GIVEN RECORDS Block Start

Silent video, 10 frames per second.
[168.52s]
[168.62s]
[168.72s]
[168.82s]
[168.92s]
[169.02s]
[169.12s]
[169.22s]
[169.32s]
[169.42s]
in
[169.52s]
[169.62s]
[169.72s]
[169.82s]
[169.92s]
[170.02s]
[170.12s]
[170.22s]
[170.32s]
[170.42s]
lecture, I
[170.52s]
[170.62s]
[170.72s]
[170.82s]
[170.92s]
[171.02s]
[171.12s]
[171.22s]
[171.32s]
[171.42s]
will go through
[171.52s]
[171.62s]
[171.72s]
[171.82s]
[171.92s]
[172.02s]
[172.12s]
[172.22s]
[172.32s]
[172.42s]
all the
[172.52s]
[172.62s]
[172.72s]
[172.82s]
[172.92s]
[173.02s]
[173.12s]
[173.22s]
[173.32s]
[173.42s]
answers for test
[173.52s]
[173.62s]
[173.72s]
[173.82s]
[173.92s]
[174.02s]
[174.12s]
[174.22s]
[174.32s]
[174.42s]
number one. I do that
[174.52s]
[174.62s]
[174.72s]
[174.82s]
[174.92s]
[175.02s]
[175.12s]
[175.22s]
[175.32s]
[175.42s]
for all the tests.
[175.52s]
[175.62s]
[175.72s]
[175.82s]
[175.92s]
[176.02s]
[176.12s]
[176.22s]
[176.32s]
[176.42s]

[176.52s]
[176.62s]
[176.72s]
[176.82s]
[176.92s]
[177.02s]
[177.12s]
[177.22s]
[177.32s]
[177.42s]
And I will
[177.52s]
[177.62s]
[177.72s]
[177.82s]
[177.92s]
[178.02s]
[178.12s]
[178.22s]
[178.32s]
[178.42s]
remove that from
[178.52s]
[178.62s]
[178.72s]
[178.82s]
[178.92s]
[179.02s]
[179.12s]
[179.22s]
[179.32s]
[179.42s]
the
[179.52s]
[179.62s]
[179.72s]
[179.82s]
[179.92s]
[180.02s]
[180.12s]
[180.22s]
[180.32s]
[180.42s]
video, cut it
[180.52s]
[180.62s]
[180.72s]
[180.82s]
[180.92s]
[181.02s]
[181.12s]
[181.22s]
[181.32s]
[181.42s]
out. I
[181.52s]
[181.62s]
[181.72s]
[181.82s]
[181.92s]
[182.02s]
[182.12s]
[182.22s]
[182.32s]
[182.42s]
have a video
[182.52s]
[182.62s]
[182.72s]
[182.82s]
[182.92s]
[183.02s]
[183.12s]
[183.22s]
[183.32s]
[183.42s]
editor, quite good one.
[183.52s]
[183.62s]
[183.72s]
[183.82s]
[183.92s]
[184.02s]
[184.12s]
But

GIVEN RECORDS Block End
GIVEN RECORDS Block Start

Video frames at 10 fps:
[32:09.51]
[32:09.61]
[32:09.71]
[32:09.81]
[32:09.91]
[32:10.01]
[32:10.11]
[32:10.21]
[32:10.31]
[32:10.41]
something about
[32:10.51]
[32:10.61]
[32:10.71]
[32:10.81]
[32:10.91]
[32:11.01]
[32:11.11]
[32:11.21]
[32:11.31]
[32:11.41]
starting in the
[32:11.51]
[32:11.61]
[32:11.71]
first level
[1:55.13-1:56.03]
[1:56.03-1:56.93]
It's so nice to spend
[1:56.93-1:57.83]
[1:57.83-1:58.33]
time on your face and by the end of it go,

GIVEN RECORDS Block End
GIVEN RECORDS Block Start

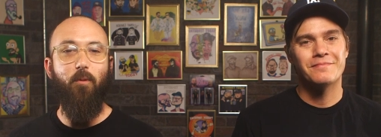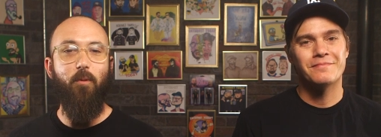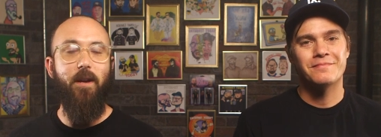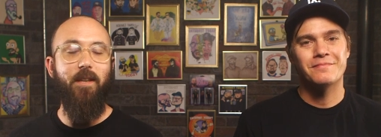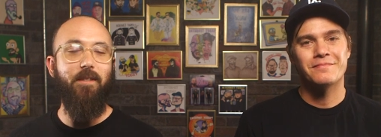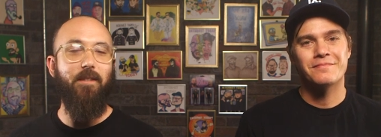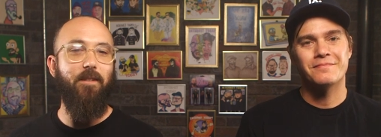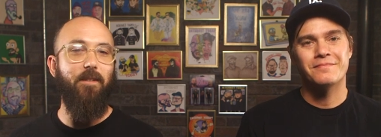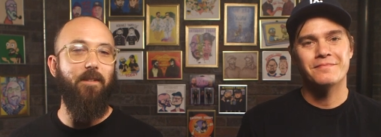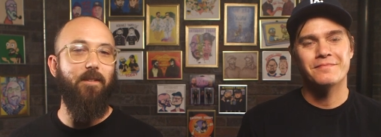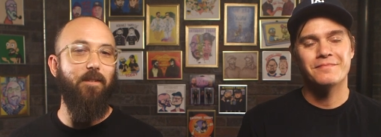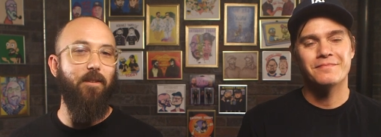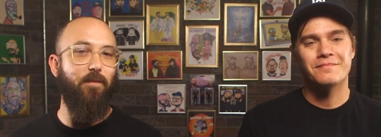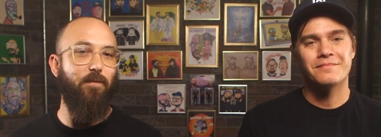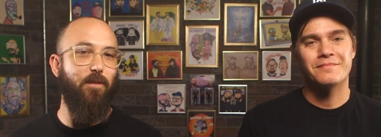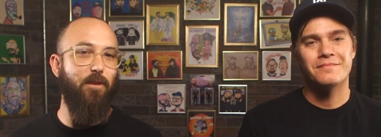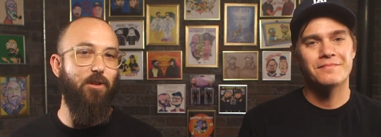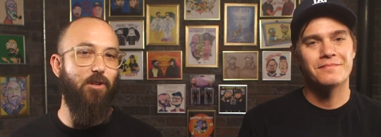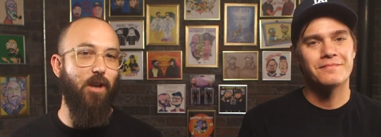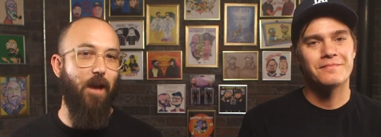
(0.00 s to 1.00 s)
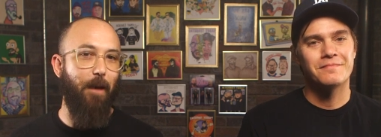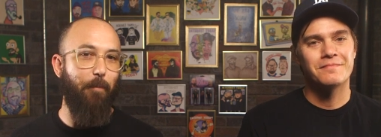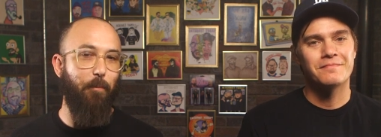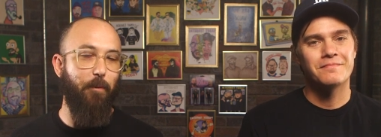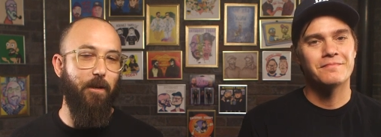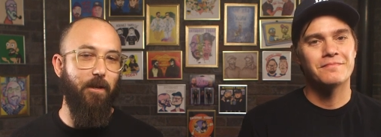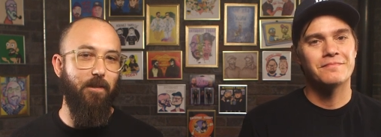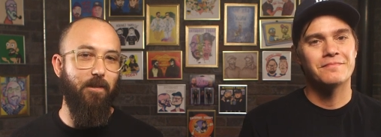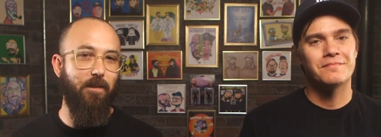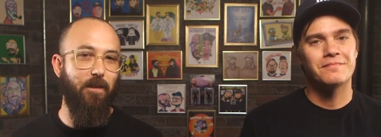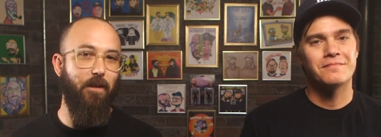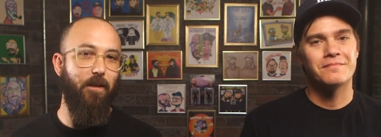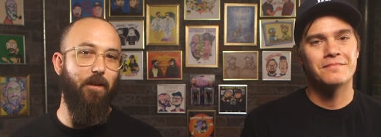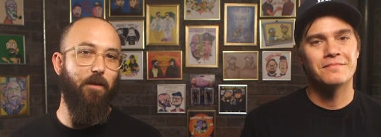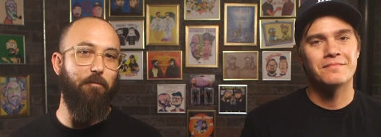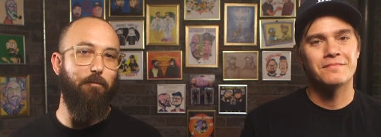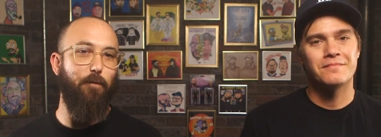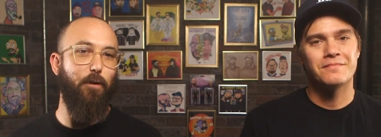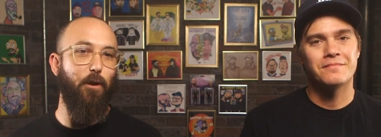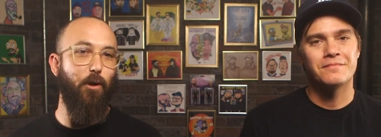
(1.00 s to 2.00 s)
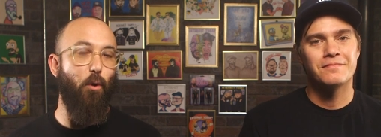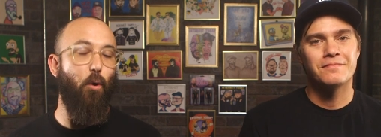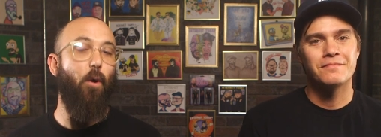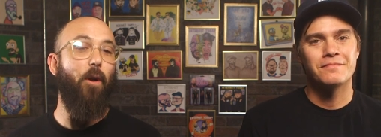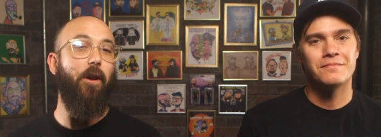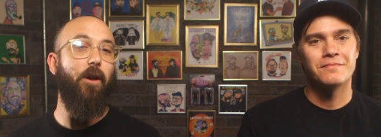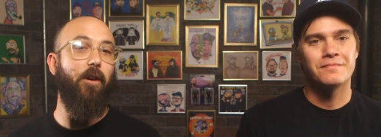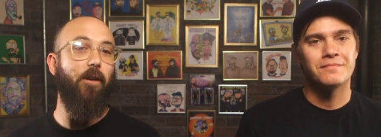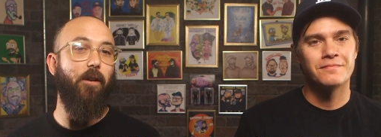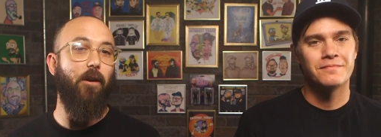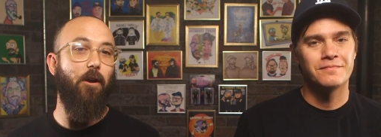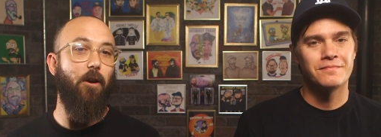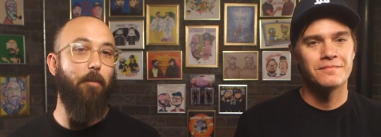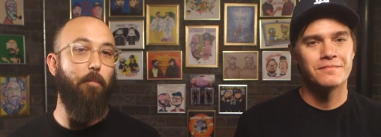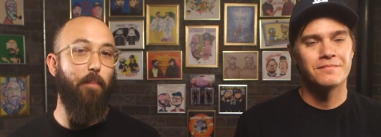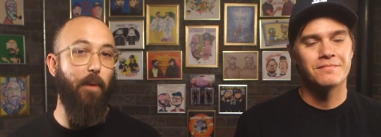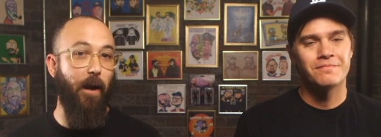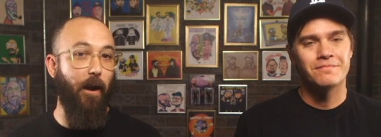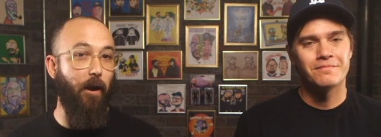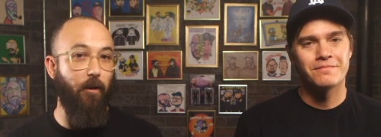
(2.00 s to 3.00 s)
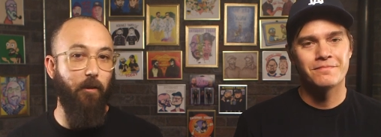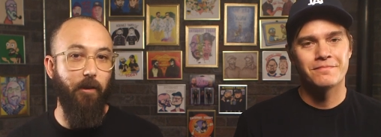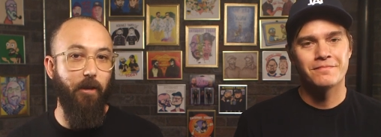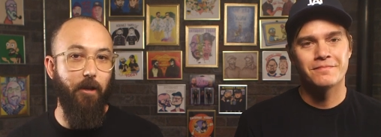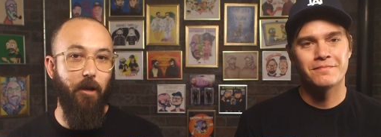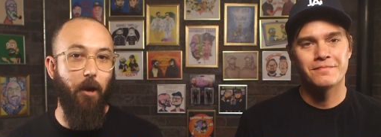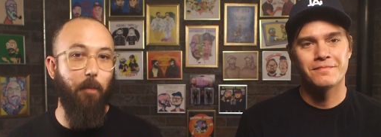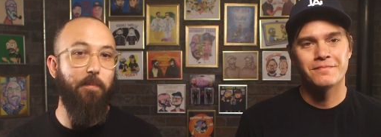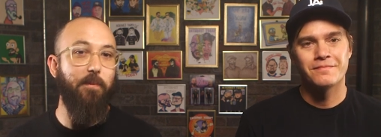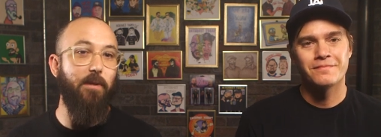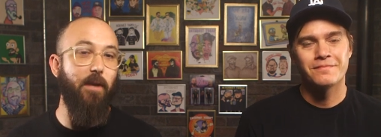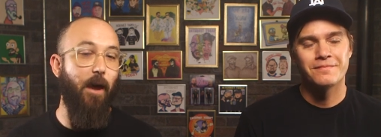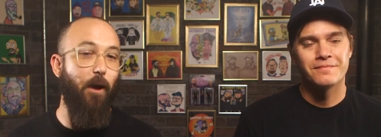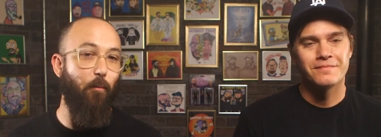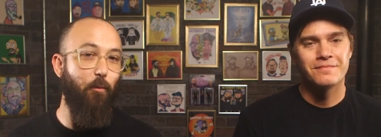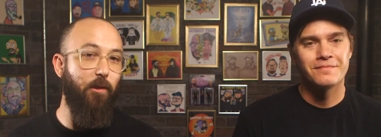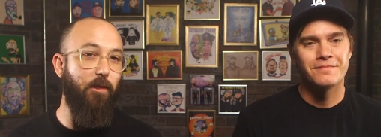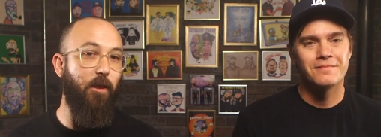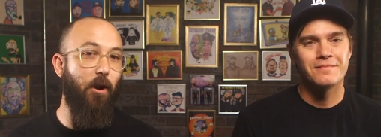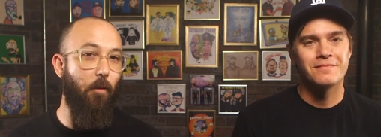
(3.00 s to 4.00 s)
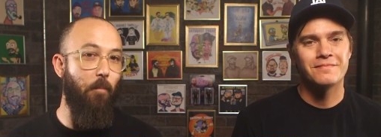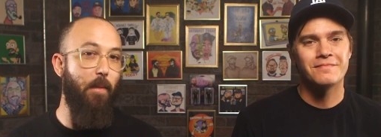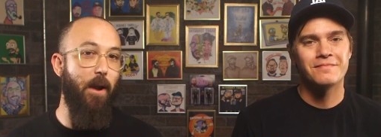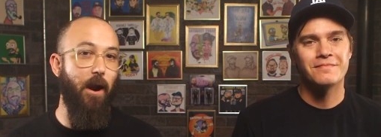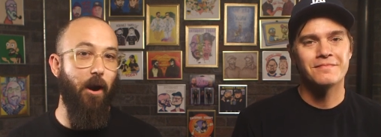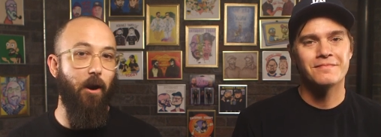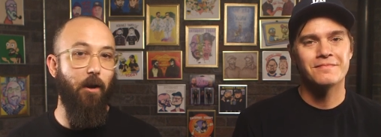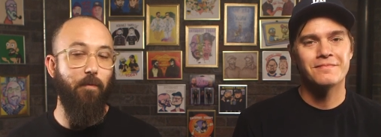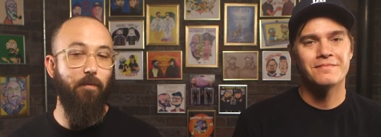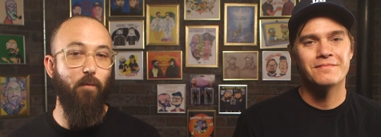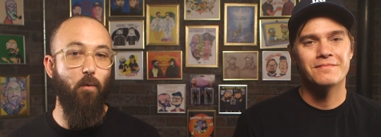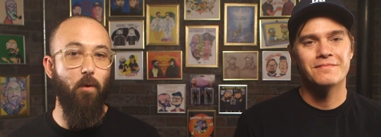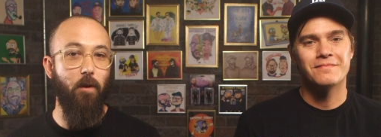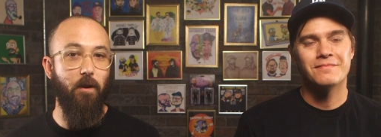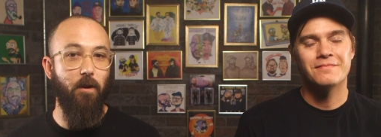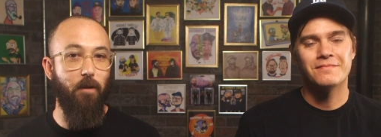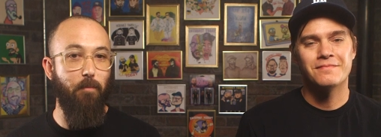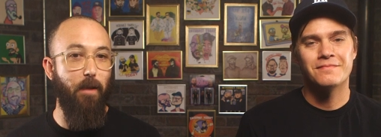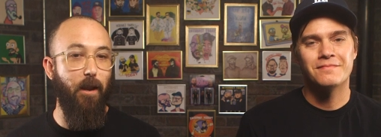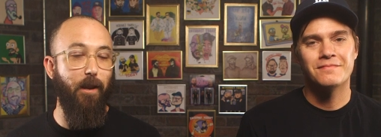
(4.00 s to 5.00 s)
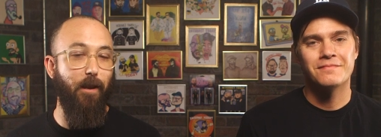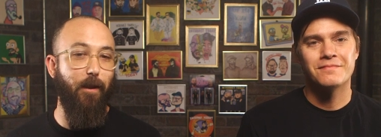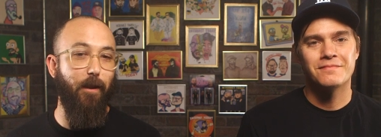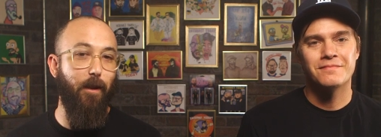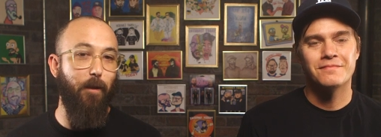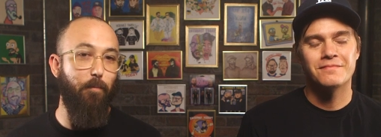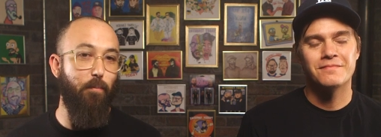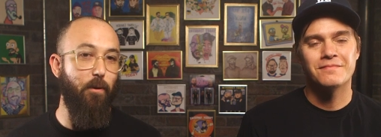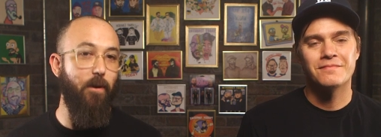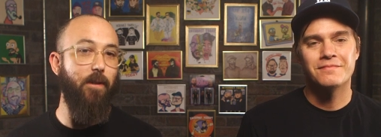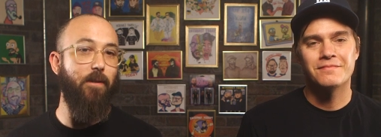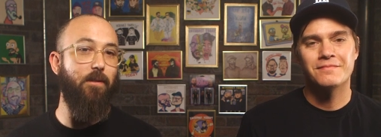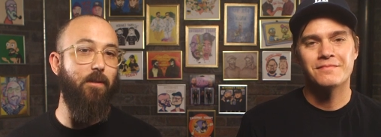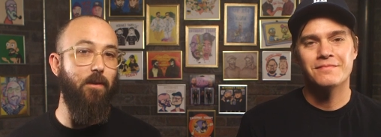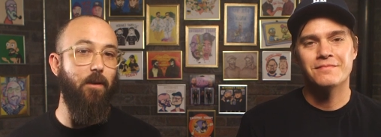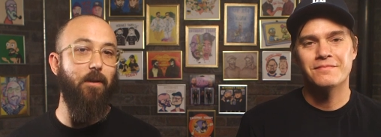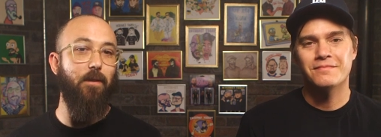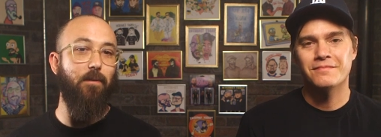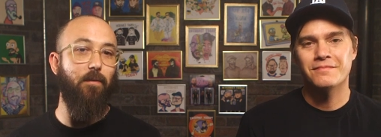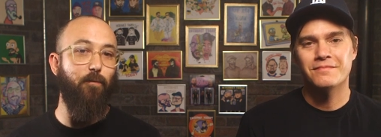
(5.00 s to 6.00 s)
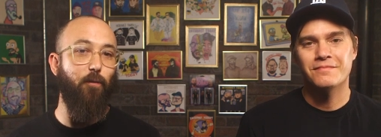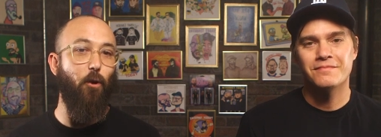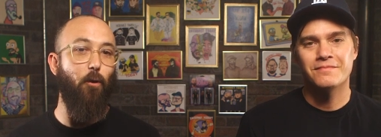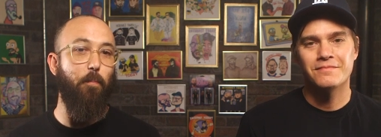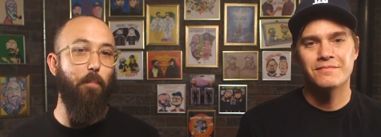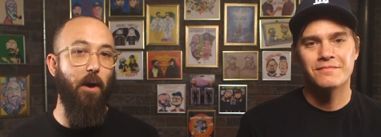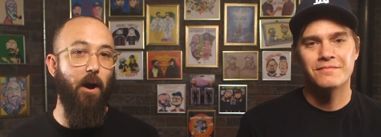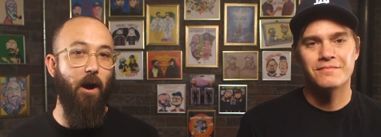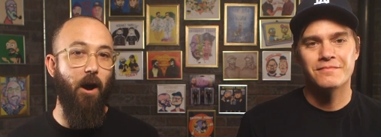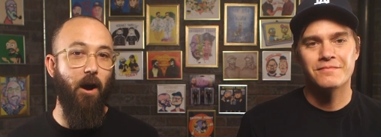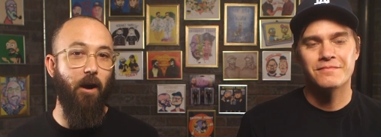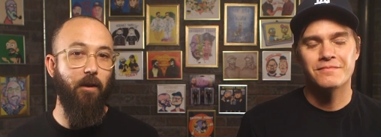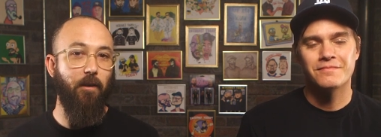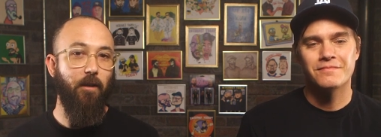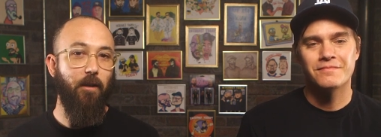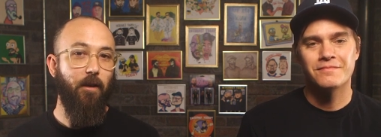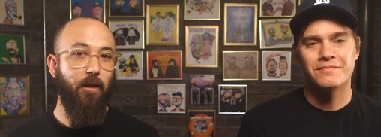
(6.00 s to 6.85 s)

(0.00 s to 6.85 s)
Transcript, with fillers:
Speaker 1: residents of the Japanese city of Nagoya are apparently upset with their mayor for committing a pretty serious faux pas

GIVEN RECORDS Block End

Please return every line of the records above that contains the word "frames".

■ **ANSWER FOR THE TASK**
Silent video, 10 frames per second.
Video frames at 10 fps:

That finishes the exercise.